### WORK ORDER
Beginning with the line that contains "[0:00.90-0:01.80]", reproduce every line through the end of the records below exactly, and leave the pictures out.

Data entries:
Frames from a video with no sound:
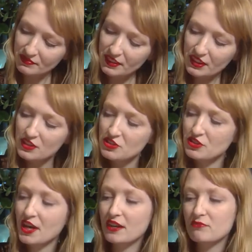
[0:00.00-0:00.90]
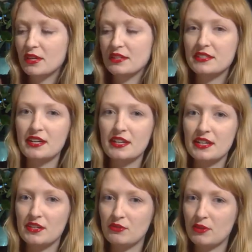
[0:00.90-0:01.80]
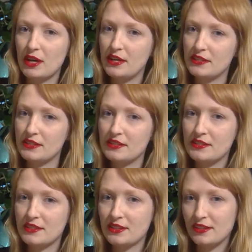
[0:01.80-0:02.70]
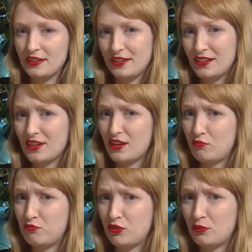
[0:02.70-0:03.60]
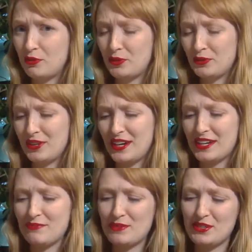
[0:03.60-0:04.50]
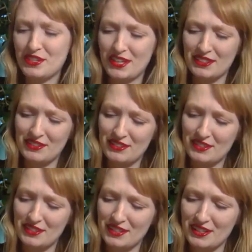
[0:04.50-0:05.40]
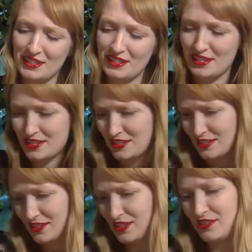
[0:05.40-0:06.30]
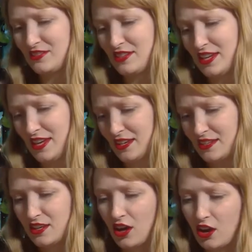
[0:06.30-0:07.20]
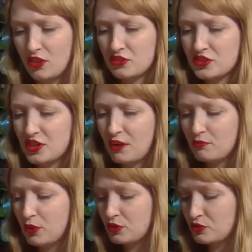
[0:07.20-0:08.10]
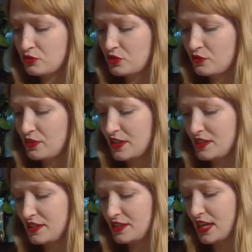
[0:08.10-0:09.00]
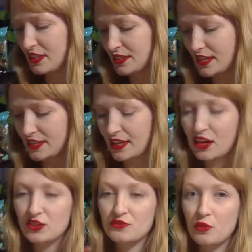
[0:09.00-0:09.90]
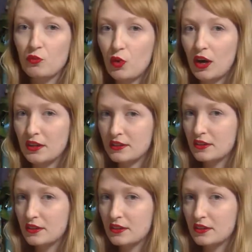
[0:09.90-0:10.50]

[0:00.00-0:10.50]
So you can mix it either way. This is a proper way, but you can just, so yeah. And some models of this test kit, they ask for 1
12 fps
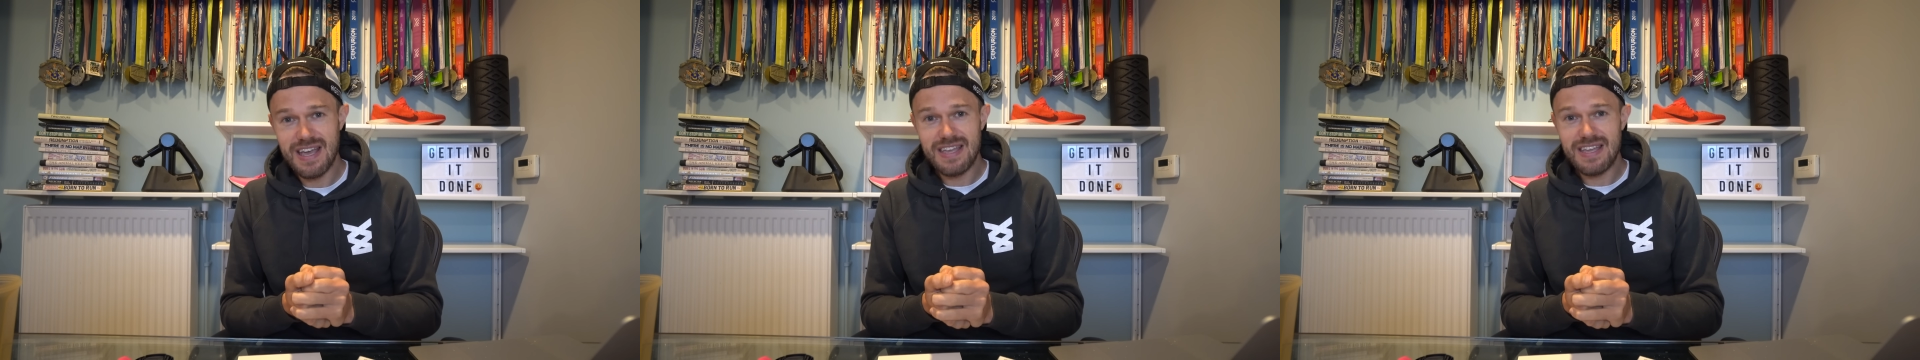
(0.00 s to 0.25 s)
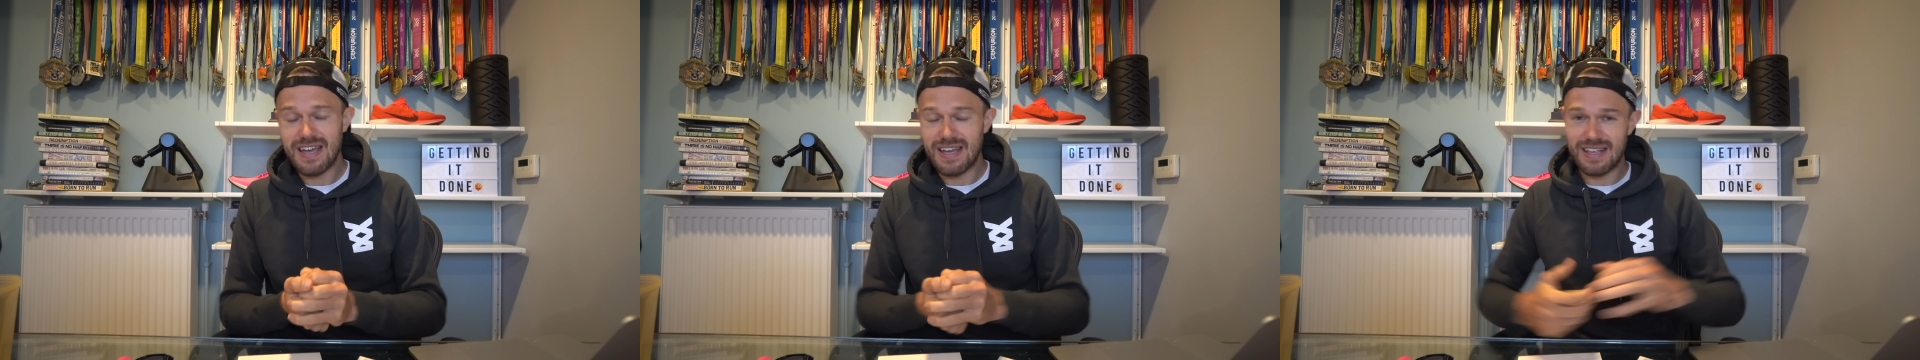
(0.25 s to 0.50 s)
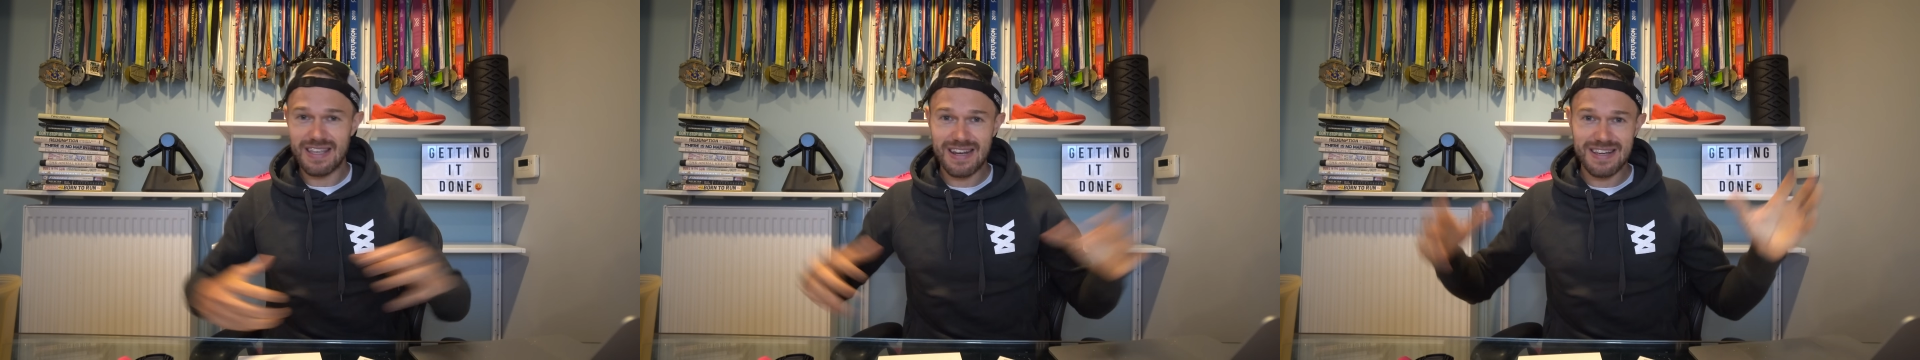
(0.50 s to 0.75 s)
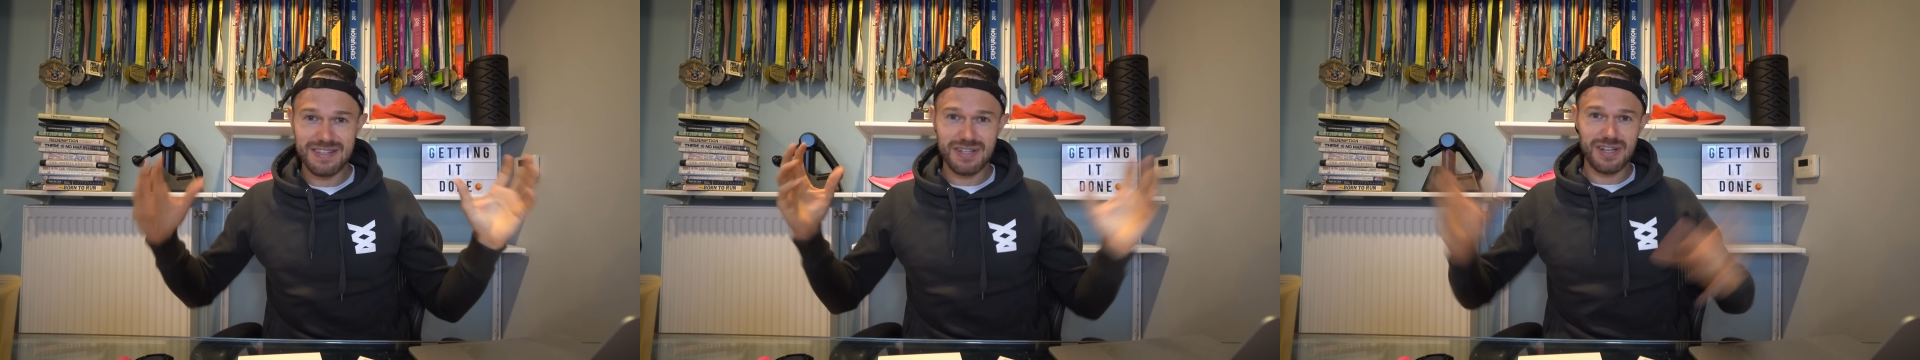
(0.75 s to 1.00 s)
yeah, get
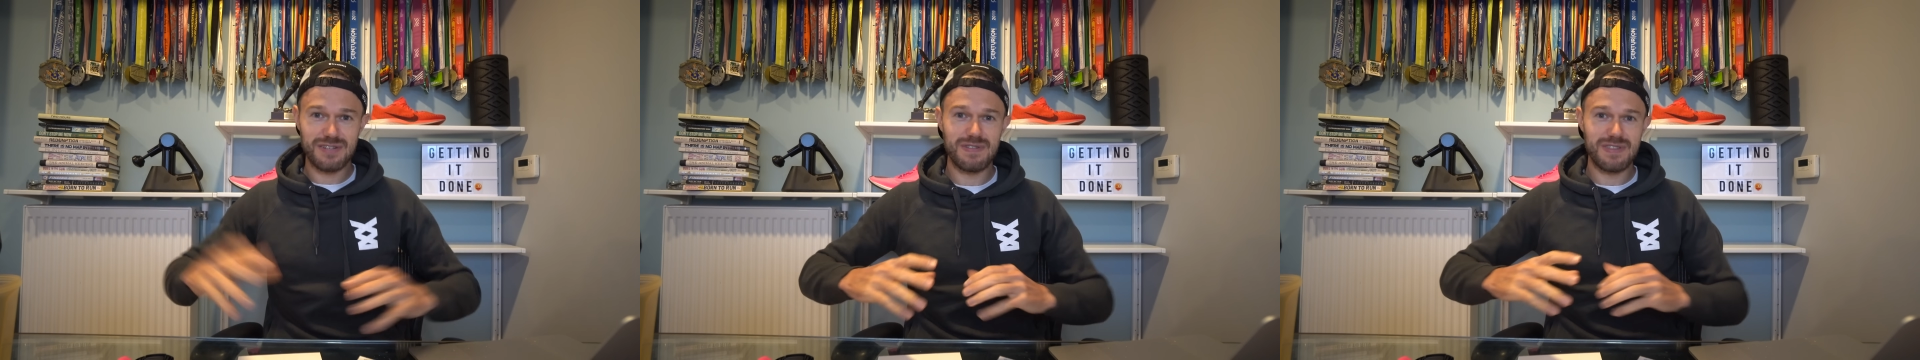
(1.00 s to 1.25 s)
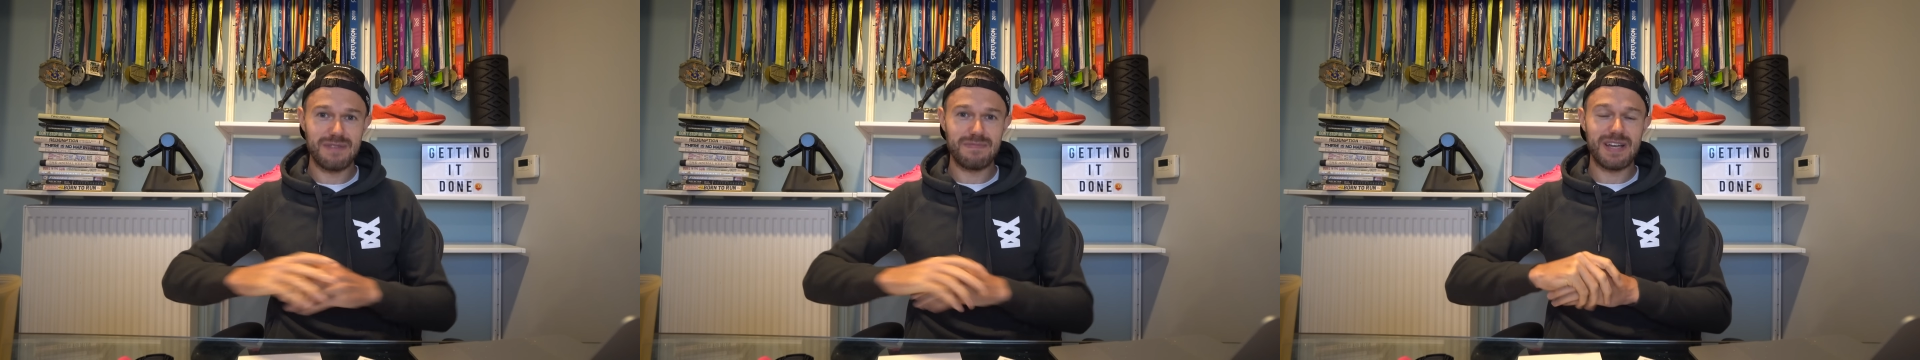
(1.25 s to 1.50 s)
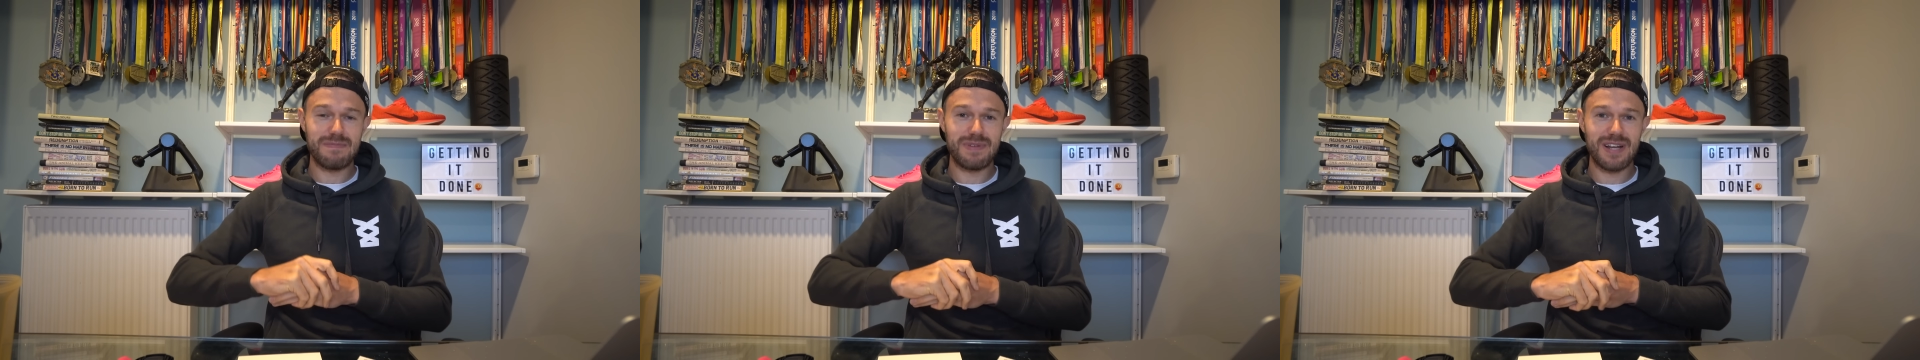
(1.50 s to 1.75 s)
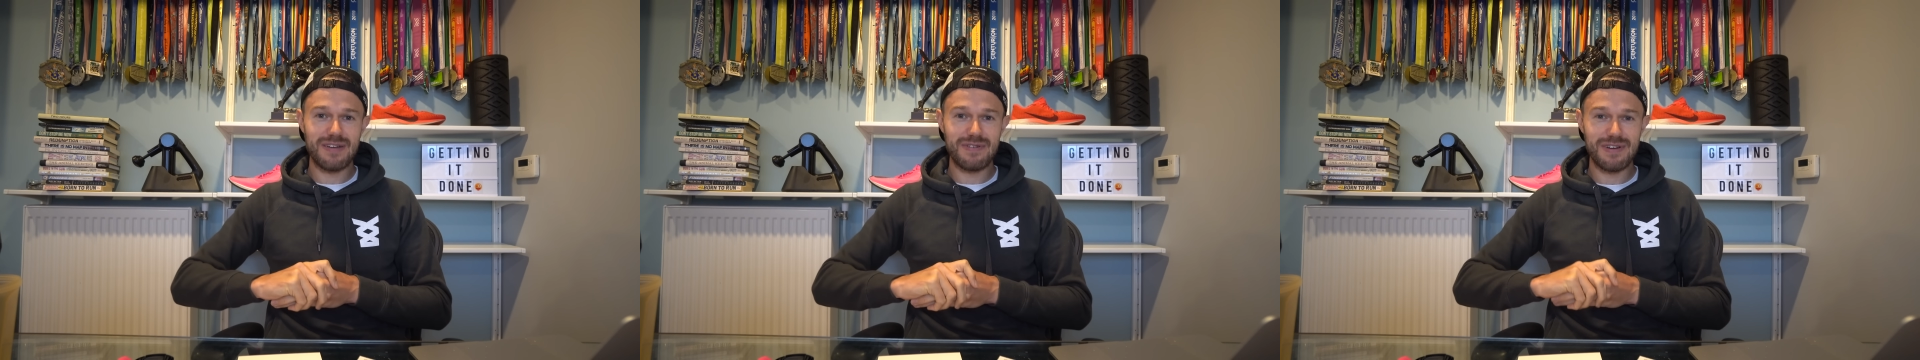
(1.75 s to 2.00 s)
in touch with them down
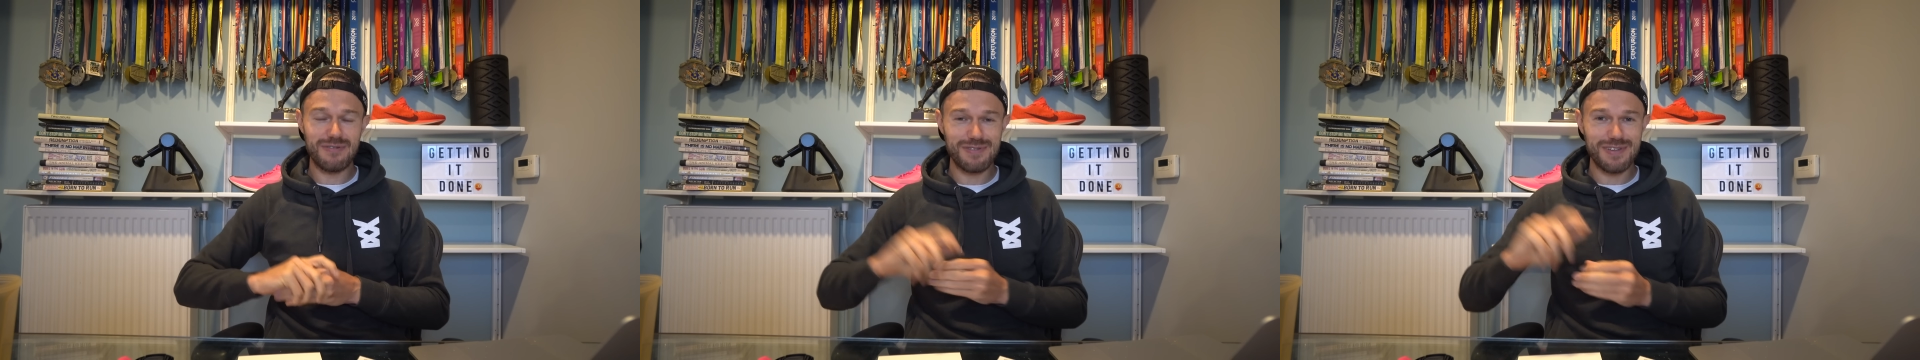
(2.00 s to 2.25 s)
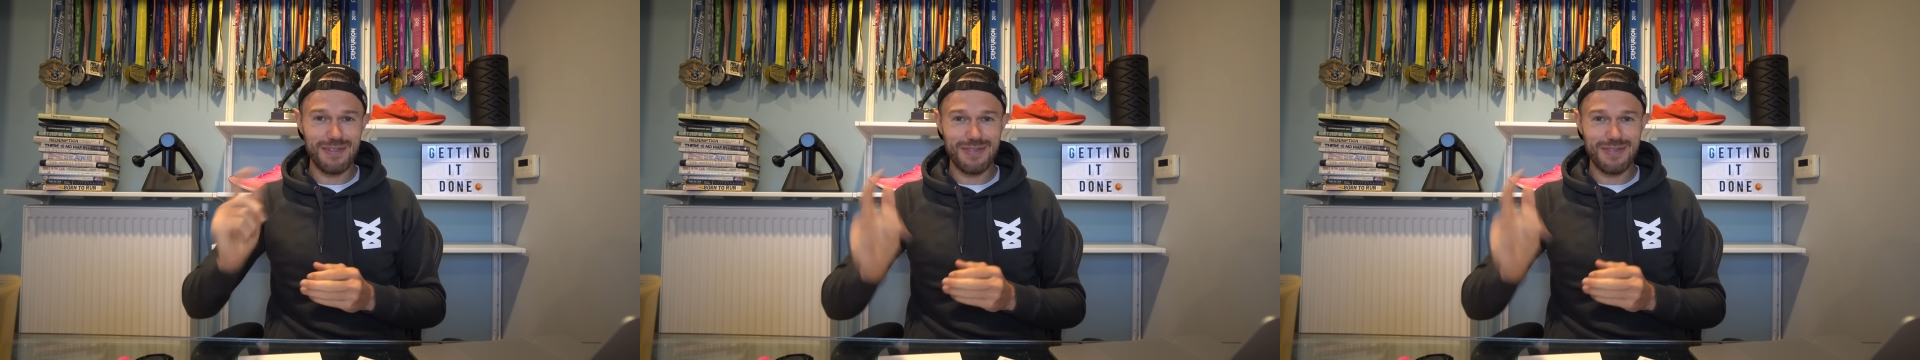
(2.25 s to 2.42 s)
below. And also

### EXERCISE SOLUTION
[0:00.90-0:01.80]
[0:01.80-0:02.70]
[0:02.70-0:03.60]
[0:03.60-0:04.50]
[0:04.50-0:05.40]
[0:05.40-0:06.30]
[0:06.30-0:07.20]
[0:07.20-0:08.10]
[0:08.10-0:09.00]
[0:09.00-0:09.90]
[0:09.90-0:10.50]

[0:00.00-0:10.50]
So you can mix it either way. This is a proper way, but you can just, so yeah. And some models of this test kit, they ask for 1
12 fps
(0.00 s to 0.25 s)
(0.25 s to 0.50 s)
(0.50 s to 0.75 s)
(0.75 s to 1.00 s)
yeah, get
(1.00 s to 1.25 s)
(1.25 s to 1.50 s)
(1.50 s to 1.75 s)
(1.75 s to 2.00 s)
in touch with them down
(2.00 s to 2.25 s)
(2.25 s to 2.42 s)
below. And also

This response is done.